Saving the bees and supporting sustainable honey in Morocco and Palestine
23 August 2022
In the small town of Er-rich, nestled in the plains of Morocco’s Atlas Mountains, a group of local men and women settled into a packed room as an FAO beekeeping training got underway on one afternoon in March.
The room was full of excitement and anticipation; the beekeepers of Er-rich were eager to learn and do whatever they could to save the regions’ bees from extinction.
Through the course of the training, the beekeepers learnt about the Saharan yellow bee, a particularly resilient and non-aggressive species that is well-adapted to the local climatic and breeding conditions of the Atlas Mountains.
"Don't be afraid,” the instructor, Mohamed Aboulal, reassured the beekeepers. “This is the gentlest breed. That's what makes its neighbour to the north, the black bee, ‘yellow’ with jealousy,” he said with a smile. “It’s not only beautiful in its long yellow dress, it’s also docile, produces great honey and is a better forager, since it can travel up to 8 kilometers compared to only 3 kilometers for the ordinary bee.”
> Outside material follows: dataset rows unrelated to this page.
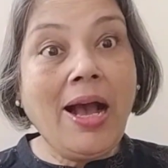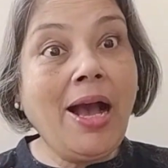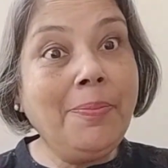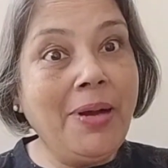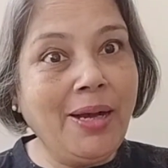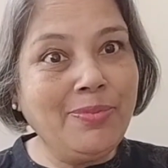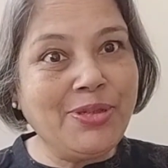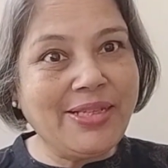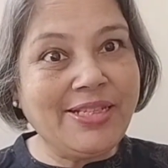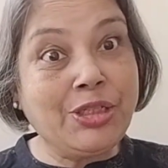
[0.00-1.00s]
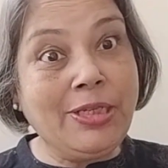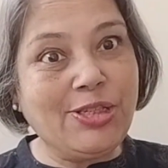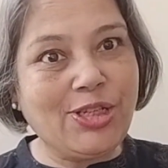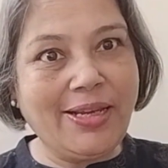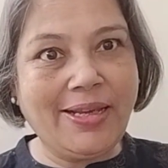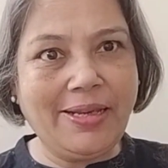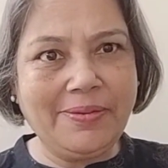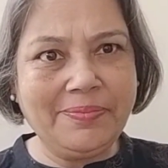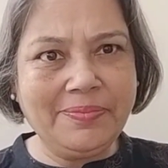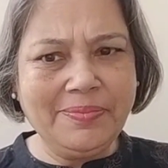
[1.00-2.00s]
अब हम उसे सींचेंगे
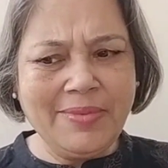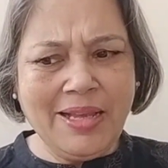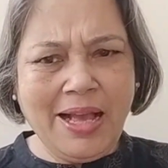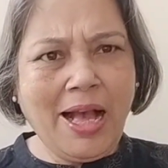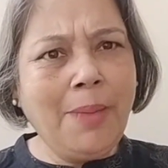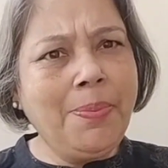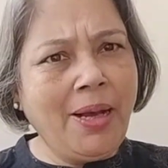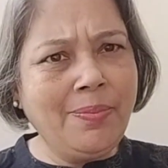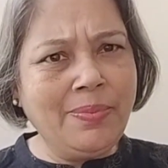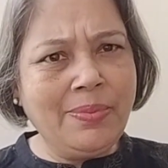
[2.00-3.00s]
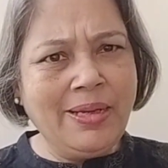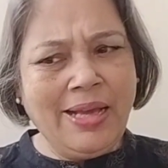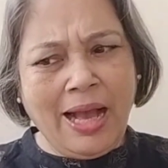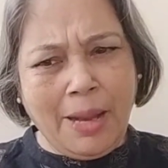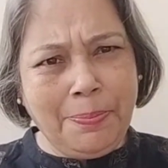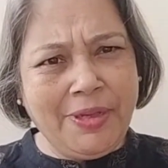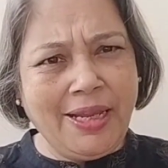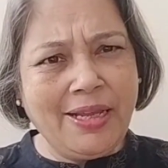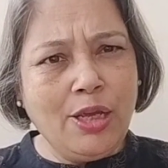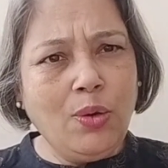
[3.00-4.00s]
अब हम
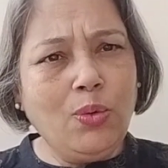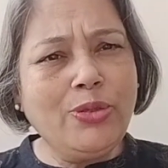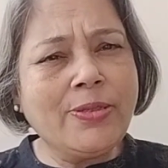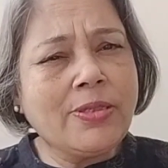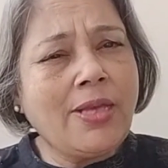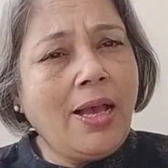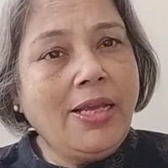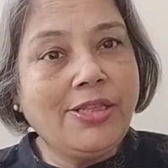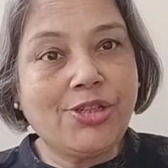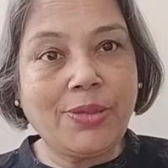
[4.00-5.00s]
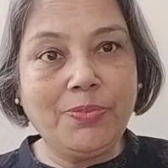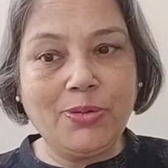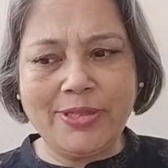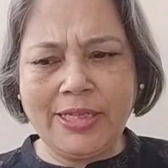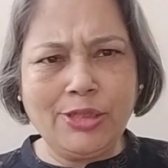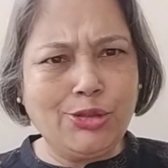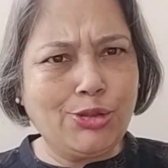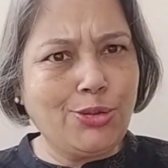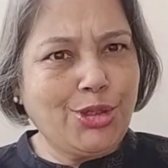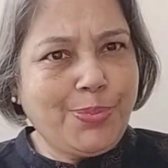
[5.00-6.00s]
अपने उत्साहित शब्दों से
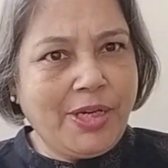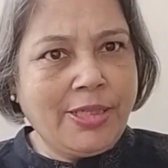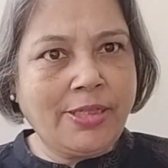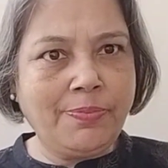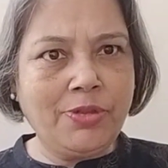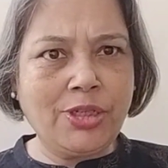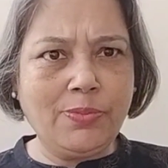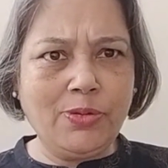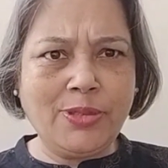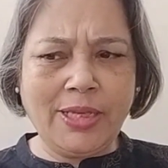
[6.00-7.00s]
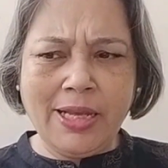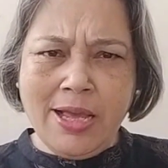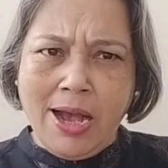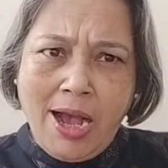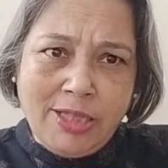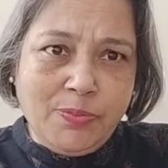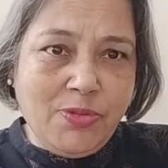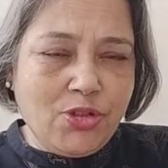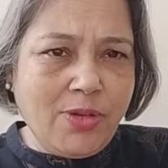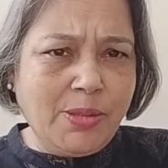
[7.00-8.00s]
जोश भरे शब्दों से
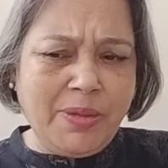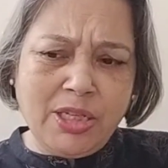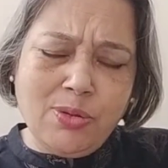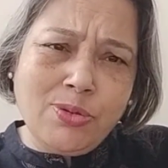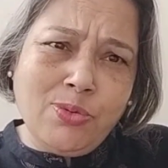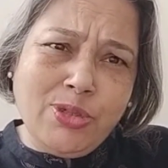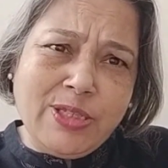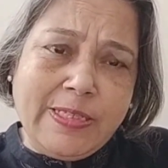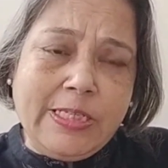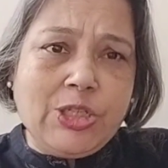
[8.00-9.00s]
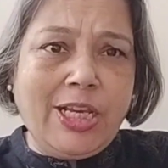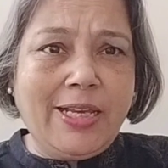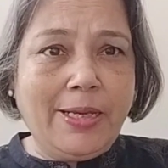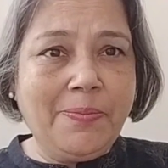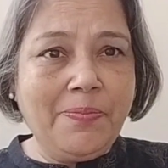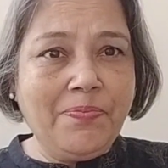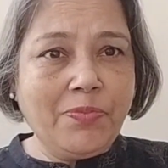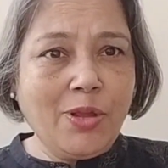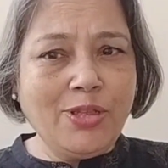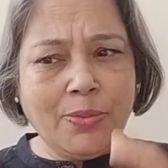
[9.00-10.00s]
आत्मविश्वास भर के उसको सींचेंगे
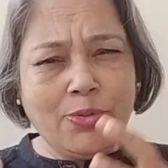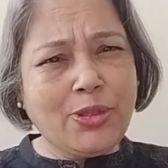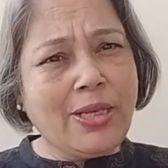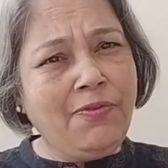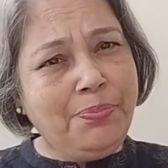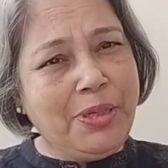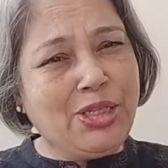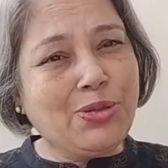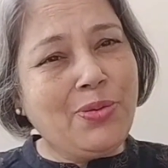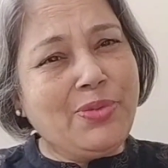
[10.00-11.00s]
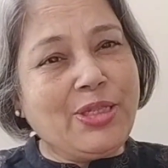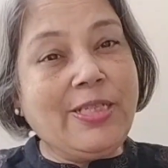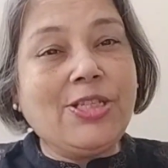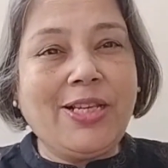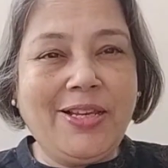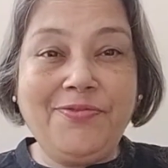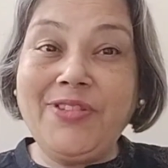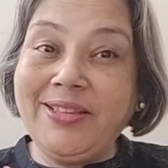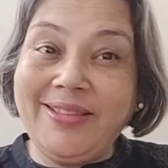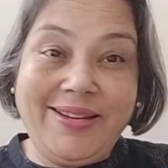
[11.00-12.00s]
जब उसके बीज को हम सींचेंगे
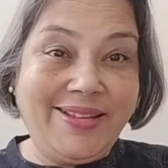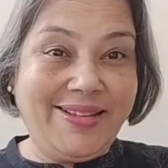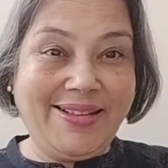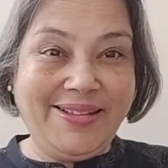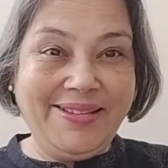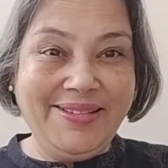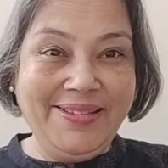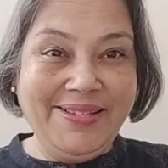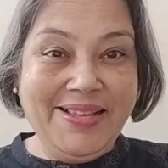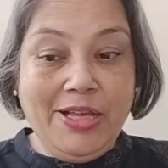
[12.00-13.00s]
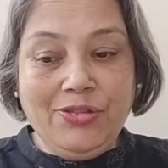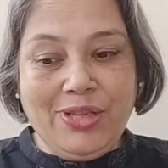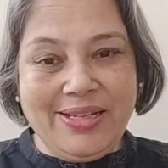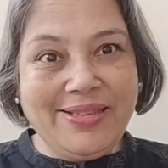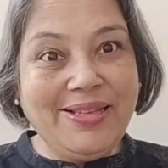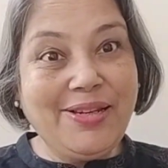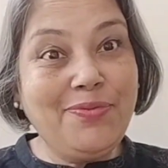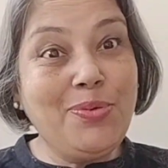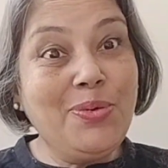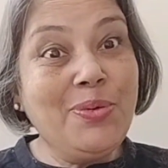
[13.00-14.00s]
वक्त लगेगा धीरे धीरे
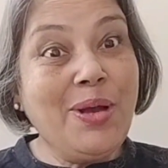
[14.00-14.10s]
वो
Despite these qualities, the Saharan yellow bee is under threat of extinction due to a combination of successive droughts in the region, the knock-on effects of pest control and the impact of other breeds of bee being introduced to the area.
Learning how to protect the Saharan yellow bee was of critical importance for this community of beekeepers in Er-rich; many of whom relied on the bees as a key part of their livelihoods.
They were eager to learn everything they could from Mohamed during the training, asking him many questions including the best methods for producing more queens to learning the techniques for artificial insemination.
Beekeeping: a passion from childhood
Mohamed, the instructor who led the FAO bee training course in Er-rich, dates his passion for bees back to when he was a young boy, and his father allowed him and his siblings taste honey straight from the wooden hives.
Today, as the President of the regional Chifae Beekeeping Cooperative and a national beekeeping association, Mohamed spends much of his time providing training courses and helping to build greater knowledge and understanding of the Saharan yellow bee.
Mohamed is a regular visitor at the national renowned beekeeping centre, which holds many training courses in how to protect and preserve important species of bees.
Together with the support of Government of Morocco and other partners, FAO have established a new technical beekeeping centre, which, alongside the national center works to safeguard the Saharan Yellow Bee, improve bee keeping skills and help multiply and inseminate more queen bees.
Safeguarding the Saharan yellow bee plays an important role in protecting local agro-biodiversity, improving the incomes of smallholders and providing employment for women and youth.
Plan bee in Palestine: Honey sweetens prospects for farmers
For communities in Palestine, like the beekeepers of Er-rich, honey production also represents a vital source of income.
Aisha, who lives near the hills of Jericho in the West Bank, has always been fascinated by beekeeping. She started off beekeeping as a hobby, but after completing training with the Ministry of Agriculture several years ago, Aisha now runs a profitable business from her two beehives. With the income from the honey, she was able to send her daughter to law school and take care of her elderly mother.
“I didn’t complete my education, but I want to work,” she says. “I want to contribute to making an income for my family. My husband’s job doesn’t bring in enough money for us,” she says. “Now I am proud of myself. I am working on a project with my own hands that helps me to provide for my family.”
Recently Aisha’s business has grown even more after receiving support from the World Food Programme (WFP) and partner organization the Applied Research Institute Jerusalem.
As well as beehives, WFP supports other small food producers in Gaza and the West Bank, including wicking beds, greenhouses and livestock farming. So far more than 6,000 people have benefitted from these interventions, helping increase household incomes and ensure businesses can adapt to climate related shocks.
Combined with years of protracted conflict, and economic stagnation, these weather extremes are taking their toll on Palestinian beekeepers and food producers.
“The heat is not good for the bees, so I built cardboard shelters and spray cold water on the ground around them to keep the temperature cooler,” says Aisha.
With the support from WFP and partners, Aisha plans to expand her honey trade to start making candles and cosmetic products.
“I encourage every woman to find a hobby, start a project, and stay dedicated,” she says. “Nothing brings more peace than being able to provide for yourself.”